YOUR GOAL
Your task is to filter the entries and copy every line containing the string "Silent".

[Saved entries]
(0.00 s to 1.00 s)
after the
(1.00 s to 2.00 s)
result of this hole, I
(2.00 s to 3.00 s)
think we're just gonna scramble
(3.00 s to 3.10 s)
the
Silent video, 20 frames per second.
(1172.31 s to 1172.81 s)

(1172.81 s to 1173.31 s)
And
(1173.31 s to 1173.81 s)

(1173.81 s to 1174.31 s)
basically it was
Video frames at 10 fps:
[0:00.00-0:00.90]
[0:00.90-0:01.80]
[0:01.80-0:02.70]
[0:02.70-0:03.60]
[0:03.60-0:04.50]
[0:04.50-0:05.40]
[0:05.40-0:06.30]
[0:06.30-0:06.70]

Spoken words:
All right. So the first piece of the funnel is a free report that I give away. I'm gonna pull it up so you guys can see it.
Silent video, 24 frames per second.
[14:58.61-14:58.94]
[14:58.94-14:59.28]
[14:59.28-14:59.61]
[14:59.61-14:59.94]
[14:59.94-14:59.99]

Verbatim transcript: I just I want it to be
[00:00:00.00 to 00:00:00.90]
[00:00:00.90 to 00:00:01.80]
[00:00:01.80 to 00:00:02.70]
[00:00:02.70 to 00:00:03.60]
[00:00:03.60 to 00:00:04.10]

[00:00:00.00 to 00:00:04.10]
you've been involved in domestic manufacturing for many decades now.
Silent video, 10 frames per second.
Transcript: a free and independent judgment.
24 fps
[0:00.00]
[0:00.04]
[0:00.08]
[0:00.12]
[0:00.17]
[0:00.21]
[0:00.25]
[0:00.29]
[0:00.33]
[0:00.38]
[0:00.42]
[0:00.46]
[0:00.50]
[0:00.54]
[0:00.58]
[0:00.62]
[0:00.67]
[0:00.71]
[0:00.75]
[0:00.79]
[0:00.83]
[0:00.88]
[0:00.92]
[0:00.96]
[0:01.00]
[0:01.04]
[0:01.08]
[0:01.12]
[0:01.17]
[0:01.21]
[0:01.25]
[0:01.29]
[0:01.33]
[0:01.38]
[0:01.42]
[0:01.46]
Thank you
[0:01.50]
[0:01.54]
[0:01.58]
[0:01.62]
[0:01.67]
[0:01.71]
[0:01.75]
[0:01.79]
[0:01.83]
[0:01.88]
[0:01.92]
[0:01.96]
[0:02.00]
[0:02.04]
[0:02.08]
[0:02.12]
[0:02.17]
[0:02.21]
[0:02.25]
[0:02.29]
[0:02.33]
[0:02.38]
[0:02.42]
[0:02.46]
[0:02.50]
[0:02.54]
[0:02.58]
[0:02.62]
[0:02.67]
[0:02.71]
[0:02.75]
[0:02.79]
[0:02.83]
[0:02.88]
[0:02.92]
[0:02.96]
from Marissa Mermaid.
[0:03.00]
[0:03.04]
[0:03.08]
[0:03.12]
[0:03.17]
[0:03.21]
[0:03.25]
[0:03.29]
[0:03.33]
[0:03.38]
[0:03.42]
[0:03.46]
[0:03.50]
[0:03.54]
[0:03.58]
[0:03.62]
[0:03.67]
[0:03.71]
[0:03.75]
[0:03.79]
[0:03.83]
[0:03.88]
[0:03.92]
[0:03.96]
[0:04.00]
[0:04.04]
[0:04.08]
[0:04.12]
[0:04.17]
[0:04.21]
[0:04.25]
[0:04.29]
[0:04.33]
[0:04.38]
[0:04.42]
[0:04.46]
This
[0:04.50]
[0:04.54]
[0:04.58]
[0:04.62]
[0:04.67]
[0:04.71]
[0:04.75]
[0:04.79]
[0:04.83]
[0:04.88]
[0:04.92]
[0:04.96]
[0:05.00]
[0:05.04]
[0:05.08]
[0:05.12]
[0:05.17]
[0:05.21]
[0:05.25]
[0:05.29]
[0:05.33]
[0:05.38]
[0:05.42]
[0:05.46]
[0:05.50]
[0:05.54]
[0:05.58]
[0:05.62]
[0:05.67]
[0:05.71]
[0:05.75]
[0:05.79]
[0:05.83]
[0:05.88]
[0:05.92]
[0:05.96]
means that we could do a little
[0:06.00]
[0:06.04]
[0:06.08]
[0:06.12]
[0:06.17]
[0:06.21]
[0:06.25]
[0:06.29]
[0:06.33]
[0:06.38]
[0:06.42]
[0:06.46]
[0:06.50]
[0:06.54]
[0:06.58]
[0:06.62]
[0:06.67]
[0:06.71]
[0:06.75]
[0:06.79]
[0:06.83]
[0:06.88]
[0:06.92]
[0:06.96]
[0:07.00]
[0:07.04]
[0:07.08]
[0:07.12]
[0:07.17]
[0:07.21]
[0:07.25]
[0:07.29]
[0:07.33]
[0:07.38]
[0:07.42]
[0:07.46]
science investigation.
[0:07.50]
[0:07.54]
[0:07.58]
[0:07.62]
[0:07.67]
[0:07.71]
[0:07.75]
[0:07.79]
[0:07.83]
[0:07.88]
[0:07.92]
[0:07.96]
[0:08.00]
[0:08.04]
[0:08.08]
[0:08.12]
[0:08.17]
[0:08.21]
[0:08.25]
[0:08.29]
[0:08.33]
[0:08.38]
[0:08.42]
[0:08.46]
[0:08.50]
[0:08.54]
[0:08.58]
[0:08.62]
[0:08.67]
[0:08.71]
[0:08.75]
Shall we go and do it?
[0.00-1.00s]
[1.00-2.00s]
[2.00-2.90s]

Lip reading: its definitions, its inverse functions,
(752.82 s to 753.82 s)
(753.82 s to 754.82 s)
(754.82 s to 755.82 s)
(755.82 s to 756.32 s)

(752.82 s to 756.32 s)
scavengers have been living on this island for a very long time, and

ANSWER SECTION
Silent video, 20 frames per second.
Silent video, 24 frames per second.
Silent video, 10 frames per second.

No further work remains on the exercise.